Dr. Ted Marks, Assistant Professor of Physical Therapy in the SHS DPT program and primary investigator on the project, explained:

“People come out of surgery and they don’t want to breathe deeply,” said Marks. “Folks aren’t going to cough since it’s going to cause discomfort. But if patients aren’t breathing deeply or coughing they’re at risk for pneumonia.”

The Incentive Spirometer offers an easy way to encourage and measure the strength of airflow. However, little literature exists about best practice for using this device.

“We have this incredibly common tool that we use, yet we haven’t really substantiated how it works best,” said Marks.  

SHS faculty members Dr. Marks and Dr. Ralph Garcia, together with five third-year DPT students, tested 80 healthy subjects using the device in a variety of positions: sitting unsupported; sitting supported; lying on their left side or lying on their right side; or reclining semi-fowler (on a hospital bed with the head of the bed raised approximately 30 to 45 degrees).

“We found that seated unsupported at the edge of a table or bed yielded the highest value,” said Joseph Calamonici, a class of 2016 DPT graduate and one of the students conducting the research.

The lowest value occurred with subjects who used the device while lying on their left side. The team was awarded the Research Award for Excellence in Research in the Doctor of Physical Therapy Program at the SHS graduation ceremony on Sept. 13. Their findings will be delivered as a platform presentation at this year’s American Physical Therapy Association Combined Sections Meeting conference in San Antonio.

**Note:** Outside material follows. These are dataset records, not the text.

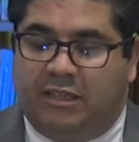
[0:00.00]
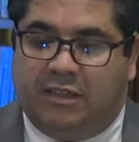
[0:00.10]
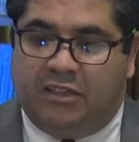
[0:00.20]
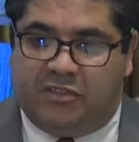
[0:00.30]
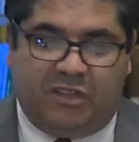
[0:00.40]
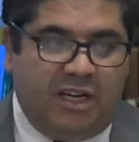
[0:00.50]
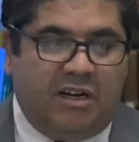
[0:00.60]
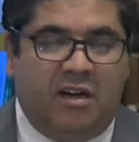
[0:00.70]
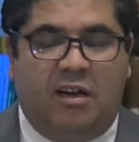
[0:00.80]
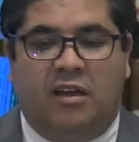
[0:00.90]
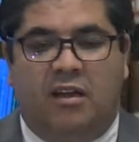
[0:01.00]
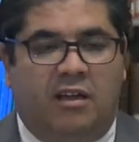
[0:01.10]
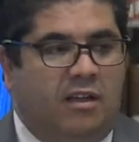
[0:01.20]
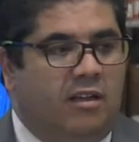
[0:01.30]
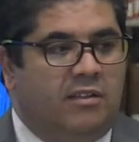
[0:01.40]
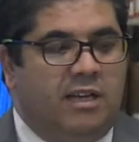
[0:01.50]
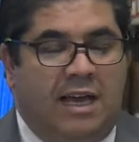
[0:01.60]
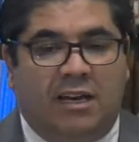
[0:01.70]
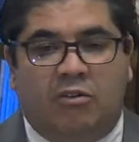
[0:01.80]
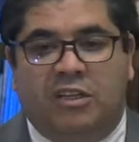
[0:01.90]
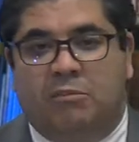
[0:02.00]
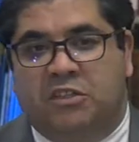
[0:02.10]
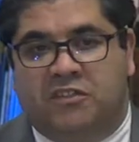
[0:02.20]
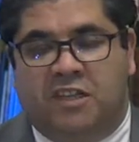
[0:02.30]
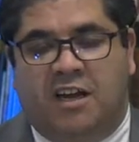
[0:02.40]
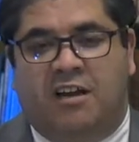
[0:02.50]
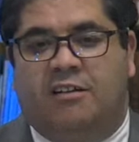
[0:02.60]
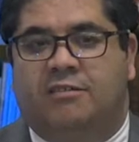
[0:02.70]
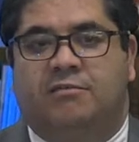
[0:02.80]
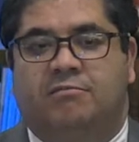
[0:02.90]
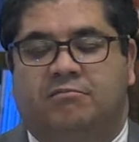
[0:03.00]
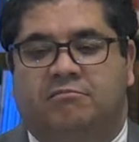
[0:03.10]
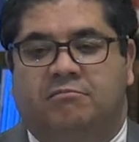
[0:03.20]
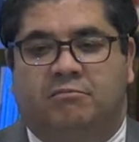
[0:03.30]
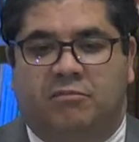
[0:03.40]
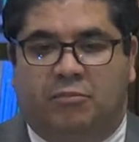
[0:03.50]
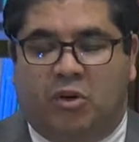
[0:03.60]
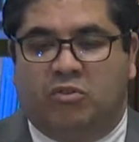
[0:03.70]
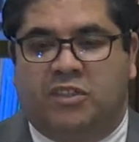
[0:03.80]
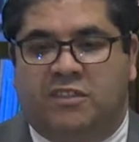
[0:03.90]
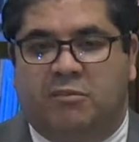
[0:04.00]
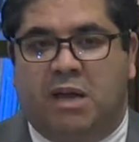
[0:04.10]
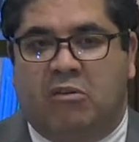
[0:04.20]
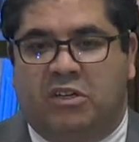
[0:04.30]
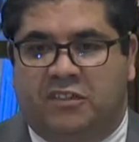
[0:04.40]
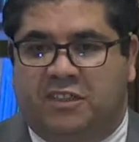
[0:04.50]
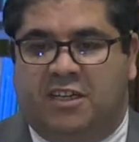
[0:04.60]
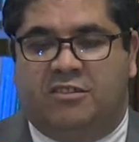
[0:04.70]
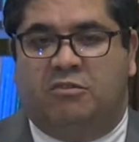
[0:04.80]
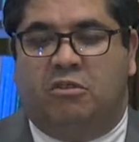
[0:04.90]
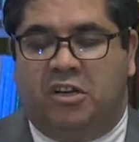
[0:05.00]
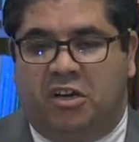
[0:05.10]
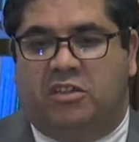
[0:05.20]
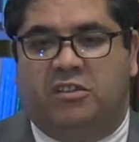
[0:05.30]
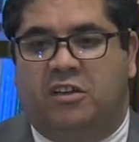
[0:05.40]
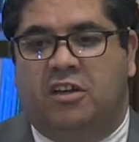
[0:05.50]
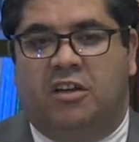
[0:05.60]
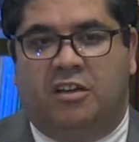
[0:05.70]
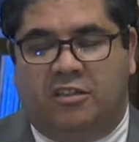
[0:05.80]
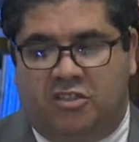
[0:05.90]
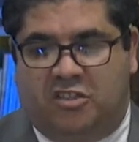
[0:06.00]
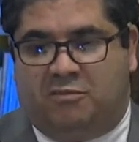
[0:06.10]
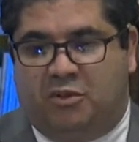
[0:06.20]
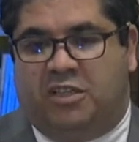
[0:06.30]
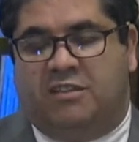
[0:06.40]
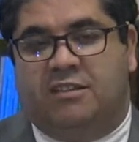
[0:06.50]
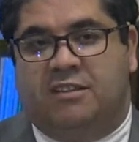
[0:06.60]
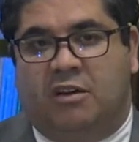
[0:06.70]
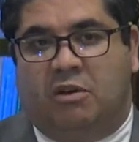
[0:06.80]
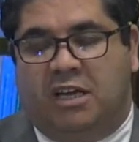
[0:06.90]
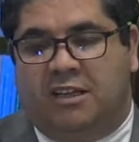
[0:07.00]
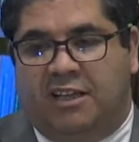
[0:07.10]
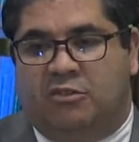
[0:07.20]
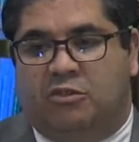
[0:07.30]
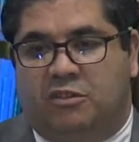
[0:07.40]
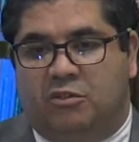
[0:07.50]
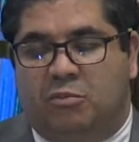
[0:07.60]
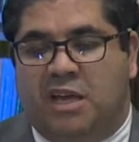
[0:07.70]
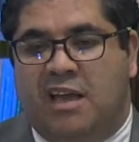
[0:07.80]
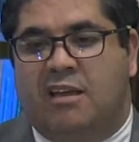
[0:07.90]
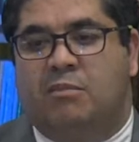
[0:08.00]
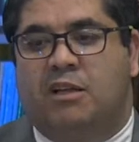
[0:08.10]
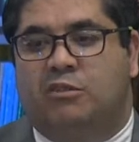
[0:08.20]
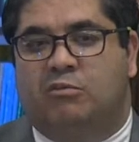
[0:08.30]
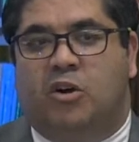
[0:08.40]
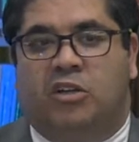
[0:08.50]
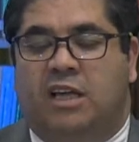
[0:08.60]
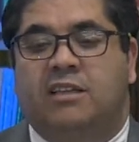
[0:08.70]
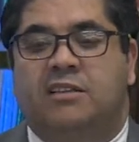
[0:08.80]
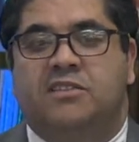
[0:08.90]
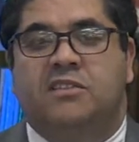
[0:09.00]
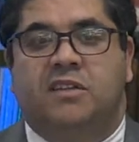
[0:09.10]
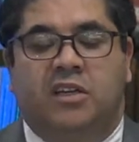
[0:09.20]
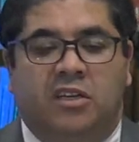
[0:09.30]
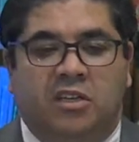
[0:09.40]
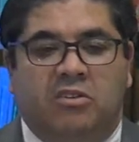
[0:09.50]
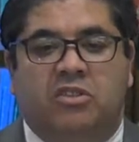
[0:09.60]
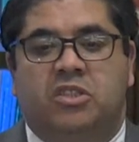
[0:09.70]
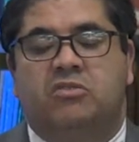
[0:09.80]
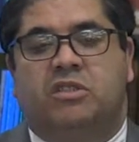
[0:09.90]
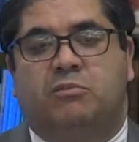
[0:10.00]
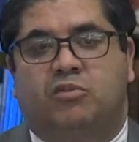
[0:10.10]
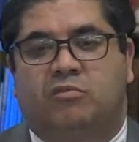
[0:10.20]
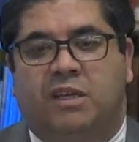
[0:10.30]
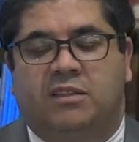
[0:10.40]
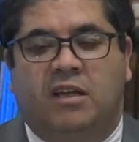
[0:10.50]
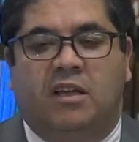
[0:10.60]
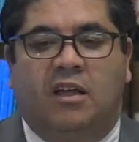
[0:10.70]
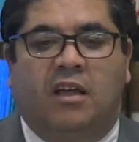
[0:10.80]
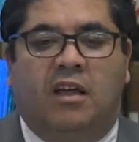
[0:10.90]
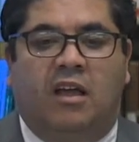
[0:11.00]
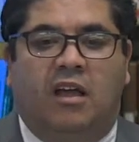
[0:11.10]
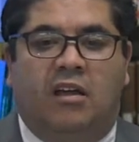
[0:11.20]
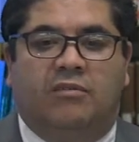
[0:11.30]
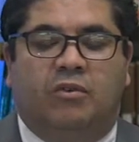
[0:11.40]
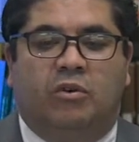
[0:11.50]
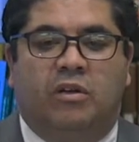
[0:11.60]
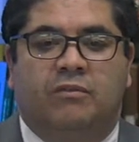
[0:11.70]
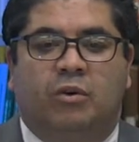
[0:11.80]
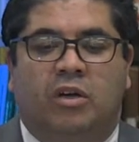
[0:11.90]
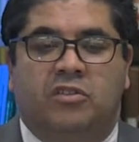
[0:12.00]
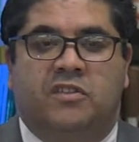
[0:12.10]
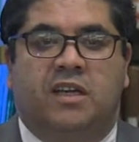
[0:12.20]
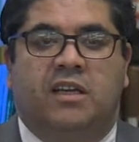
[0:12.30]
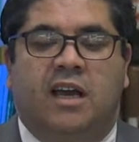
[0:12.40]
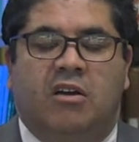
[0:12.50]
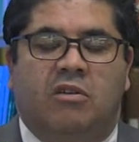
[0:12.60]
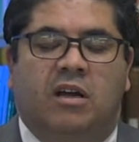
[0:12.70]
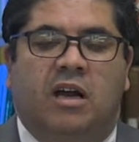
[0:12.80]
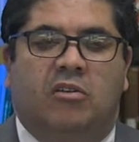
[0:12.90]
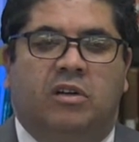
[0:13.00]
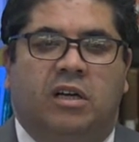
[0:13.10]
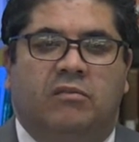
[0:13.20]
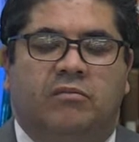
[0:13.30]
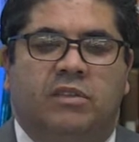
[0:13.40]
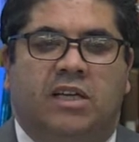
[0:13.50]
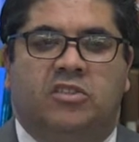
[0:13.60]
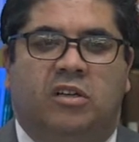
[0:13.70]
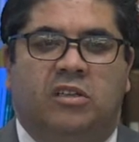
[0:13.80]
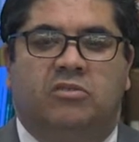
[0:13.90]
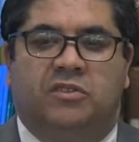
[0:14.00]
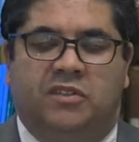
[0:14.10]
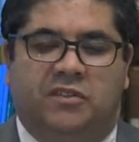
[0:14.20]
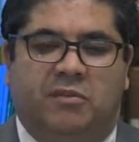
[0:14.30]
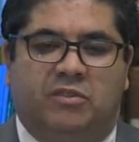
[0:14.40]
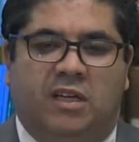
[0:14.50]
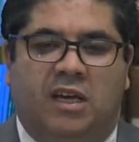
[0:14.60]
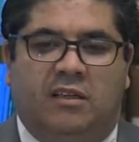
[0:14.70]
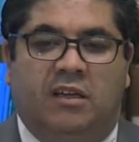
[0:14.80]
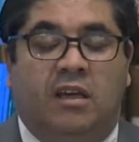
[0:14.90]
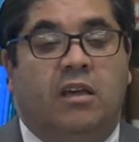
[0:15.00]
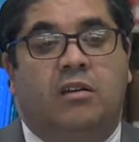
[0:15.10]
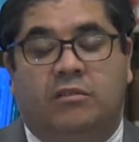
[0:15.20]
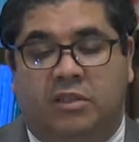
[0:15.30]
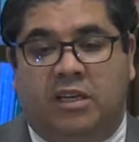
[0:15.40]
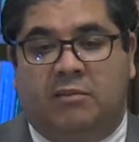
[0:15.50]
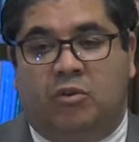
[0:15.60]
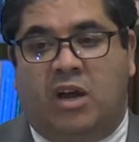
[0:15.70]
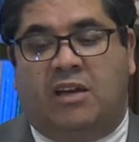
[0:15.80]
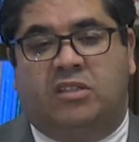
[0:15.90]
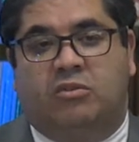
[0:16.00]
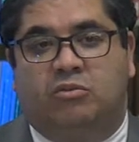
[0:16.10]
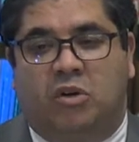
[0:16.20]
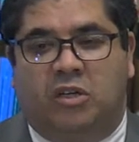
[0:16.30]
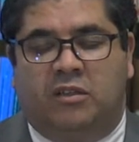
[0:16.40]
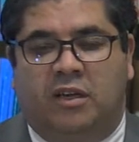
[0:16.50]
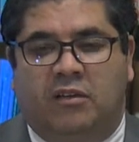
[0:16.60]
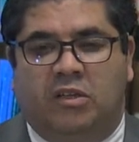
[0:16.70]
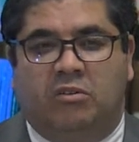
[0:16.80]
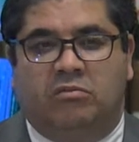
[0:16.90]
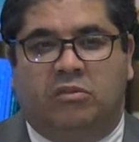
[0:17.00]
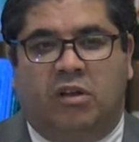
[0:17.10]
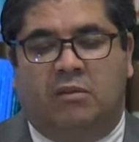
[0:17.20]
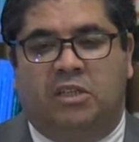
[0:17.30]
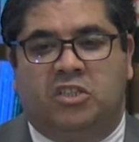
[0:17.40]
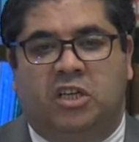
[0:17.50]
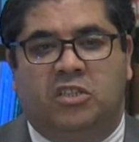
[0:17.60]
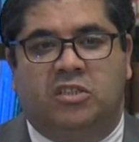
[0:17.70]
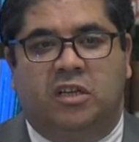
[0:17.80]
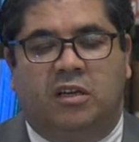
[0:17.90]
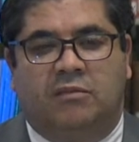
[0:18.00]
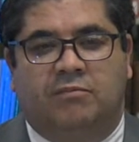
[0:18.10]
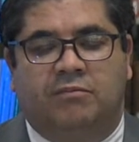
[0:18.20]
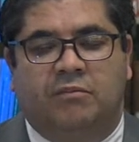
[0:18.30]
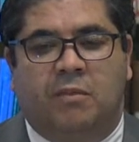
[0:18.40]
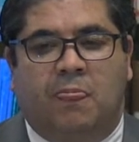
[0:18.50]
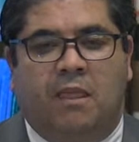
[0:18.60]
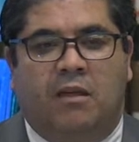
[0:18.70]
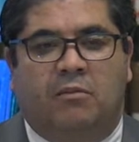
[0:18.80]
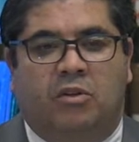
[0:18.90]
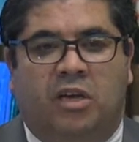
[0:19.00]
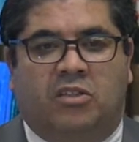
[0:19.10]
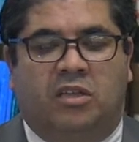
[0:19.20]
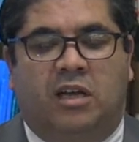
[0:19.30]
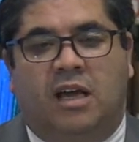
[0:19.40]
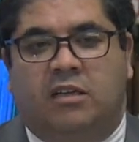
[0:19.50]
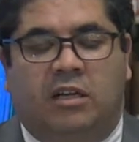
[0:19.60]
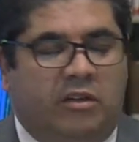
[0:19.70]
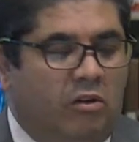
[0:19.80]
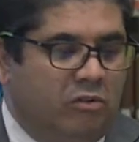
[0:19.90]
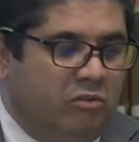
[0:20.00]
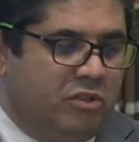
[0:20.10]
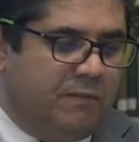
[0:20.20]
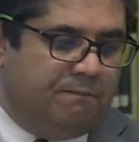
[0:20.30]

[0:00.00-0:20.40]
is there, algorithm is there, processing power is there, so why not just put it the way that you be able to monitor? And this is a huge improvement for understanding our natural ecosystems and take more action toward climate change protection and all those.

“As a student physical therapist, I referred to a lot of research studies to better understand the efficacy of techniques,” stated Amarinder Parmar, SHS DPT ’16, who was part of the research team. “It helps to tell a patient I’m doing this because there is research behind this.”

“Health care is not stagnant,” added Calamonici. “It’s always changing and we’re taught to use evidence-based practice and you can’t do that without research studies like this.”